E mais fundo, mais fundo, assim se atascava na desgraça, gordo e pícaro, atarantado e pedinchão, com uma única ideia ao acordar: arranjar dinheiro para as mulheres comerem.
Já coçados e gastos, todos os dias diziam as mesmas palavras e passavam pelas mesmas aflições.
Transidos pelo frio interior, o verdadeiro frio, que só a miséria dá, encostados uns aos outros, raro se aqueciam ainda com um sonho vão. Fixavam o olhar, perdidos, absorvidos pela realidade, e a desgraça ali presente parecia rir-se. Gastavam as últimas roupas, faltavam já trapos usados e ele de cada vez mais gordo e mais mole.

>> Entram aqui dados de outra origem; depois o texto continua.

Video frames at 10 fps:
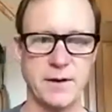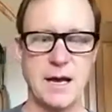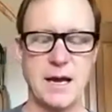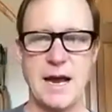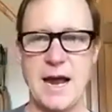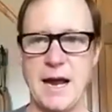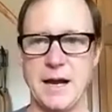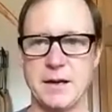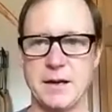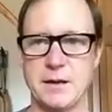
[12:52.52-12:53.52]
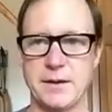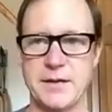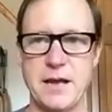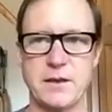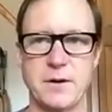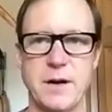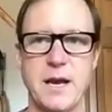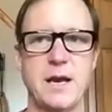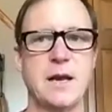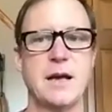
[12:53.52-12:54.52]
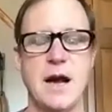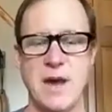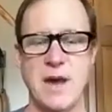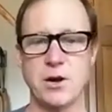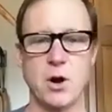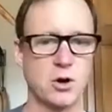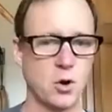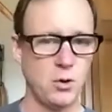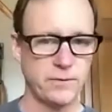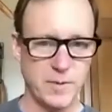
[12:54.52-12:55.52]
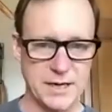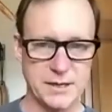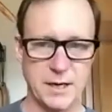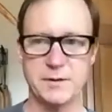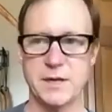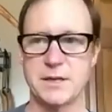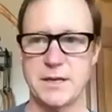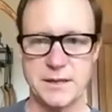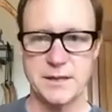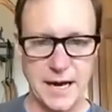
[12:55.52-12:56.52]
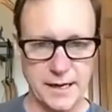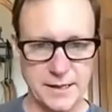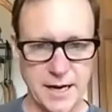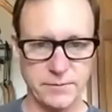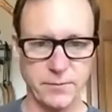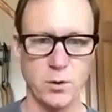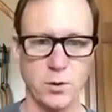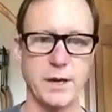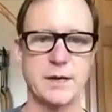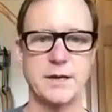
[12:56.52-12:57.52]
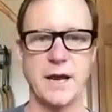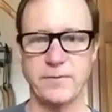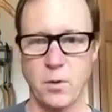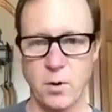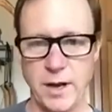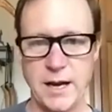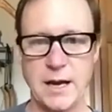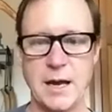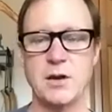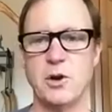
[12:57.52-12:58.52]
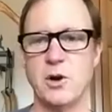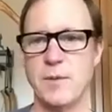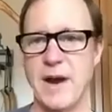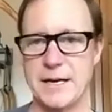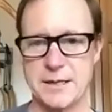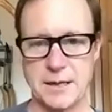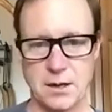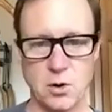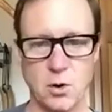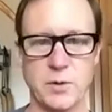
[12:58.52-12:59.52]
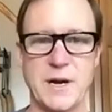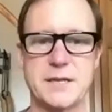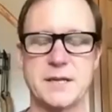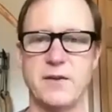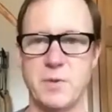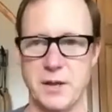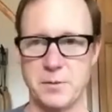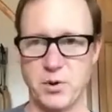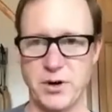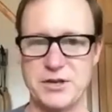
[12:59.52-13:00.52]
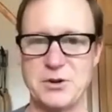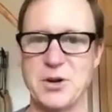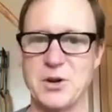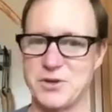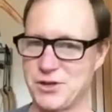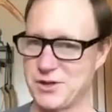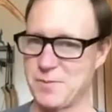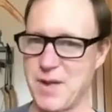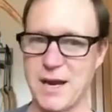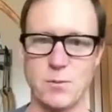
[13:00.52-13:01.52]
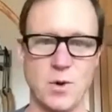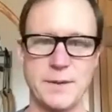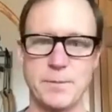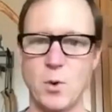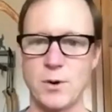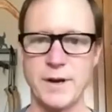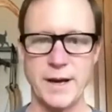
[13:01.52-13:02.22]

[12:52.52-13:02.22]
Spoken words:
And day 30, I made a goal for myself to stay to day 40. Day 40, I made a goal to myself, but then pretty soon it was just make it one more day.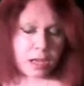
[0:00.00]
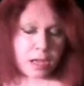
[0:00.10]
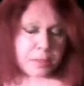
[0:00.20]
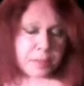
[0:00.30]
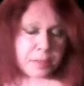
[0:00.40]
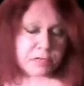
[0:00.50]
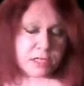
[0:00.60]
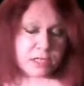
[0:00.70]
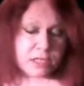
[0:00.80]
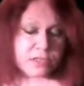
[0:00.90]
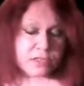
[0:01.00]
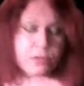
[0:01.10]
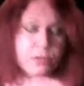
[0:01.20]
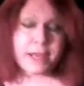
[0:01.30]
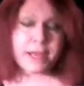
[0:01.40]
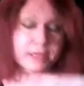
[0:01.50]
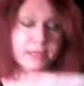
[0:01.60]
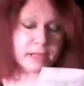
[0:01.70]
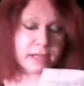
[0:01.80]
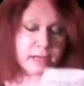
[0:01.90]
and realize that you were
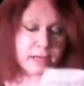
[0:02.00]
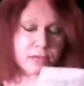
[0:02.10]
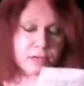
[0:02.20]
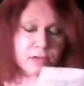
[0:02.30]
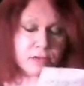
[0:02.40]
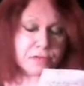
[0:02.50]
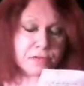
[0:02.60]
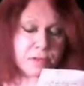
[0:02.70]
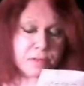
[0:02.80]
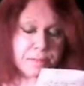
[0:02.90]
acting out of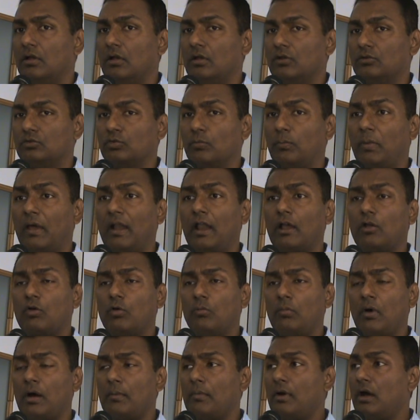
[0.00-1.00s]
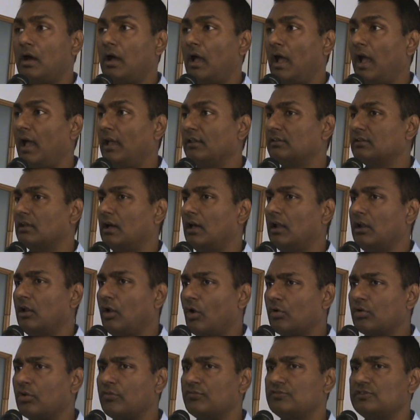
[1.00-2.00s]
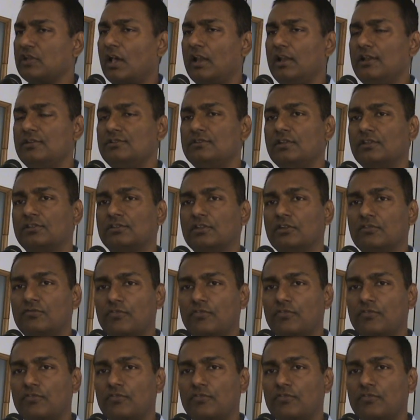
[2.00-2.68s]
So Barack Obama has a lot of challenges in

Se acontecia rirem-se por futilidades, todos três juntos, aquele riso fazia mais aflição do que as próprias lágrimas.
Muitas noites não se acendia o lume e por fim todos três dormiam numa única enxerga.
A mulher já não ralhava: tombara, com o olhar desorientado e os dias gastos em monólogos desconexos.

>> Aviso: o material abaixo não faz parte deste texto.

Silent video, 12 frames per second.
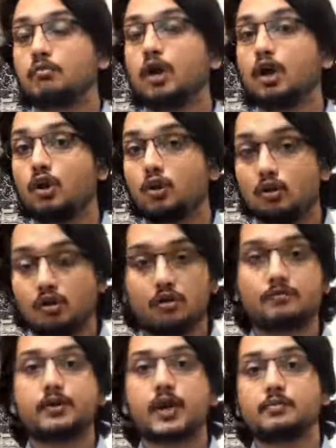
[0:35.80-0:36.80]
a lot
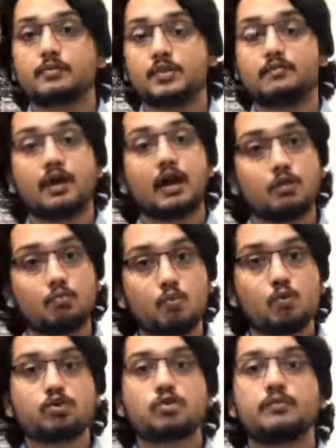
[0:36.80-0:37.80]
of times in fact
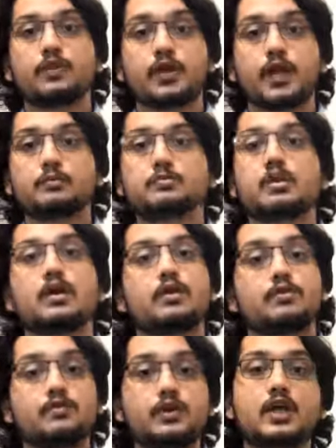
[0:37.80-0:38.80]
most of the times
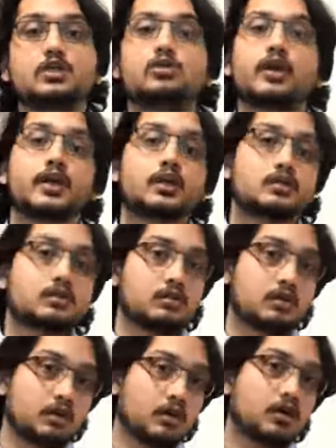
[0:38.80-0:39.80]
we educators
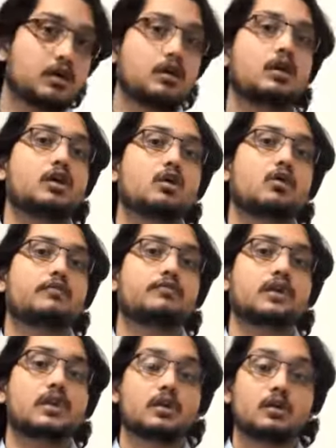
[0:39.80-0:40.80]
learn a lot
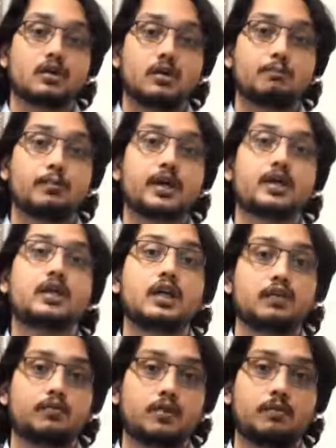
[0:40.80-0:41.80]
of deal learn a big
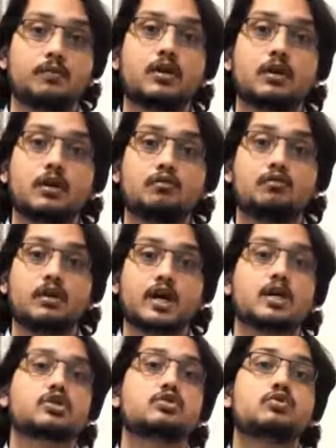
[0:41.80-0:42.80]
deal from what
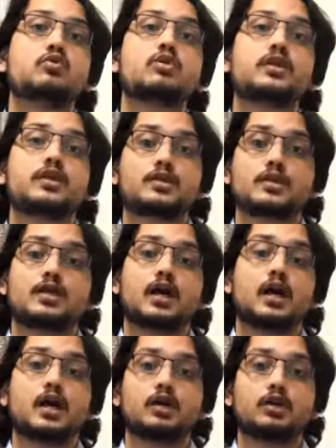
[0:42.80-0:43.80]
our students
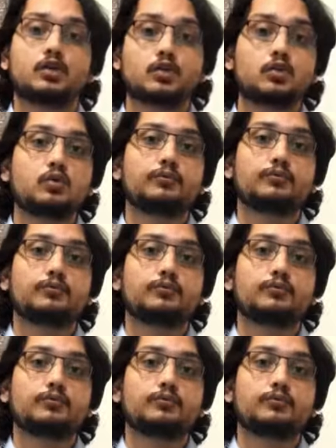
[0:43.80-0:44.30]
uh, do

Era o fim destas três figuras amarradas umas às outras pela desgraça – a figura que luta e espera, que espera sempre, numa discussão perpétua, que só na cova terá fim, seca de desespero e enorme; Sofia que não fala e se resigna, que não sabe queixar-se e esconde a sua dor; e o Gebo, amolgado pelos encontrões da vida, gordo, ridículo e de cabelos brancos estacados.
– Ó Gebo!
– Anh? anh?...
Viviam mais pobres que os pobres. Ele saía logo de manhã com a roupa no fio e as botas rotas. E a mulher ainda teimava:
– Homem, vê se te dão um emprego...
– Anh? Eu vejo! eu vejo!... Não te aflijas, mulher.
Um emprego! quem dá aí pão ao Gebo, amachucado e ridículo, envelhecido e trôpego, e que mal sabe escrever, de cego e tonto? Aguilhoado, todos os dias se levantava para a humilhação e para a correria atrás duns míseros cobres.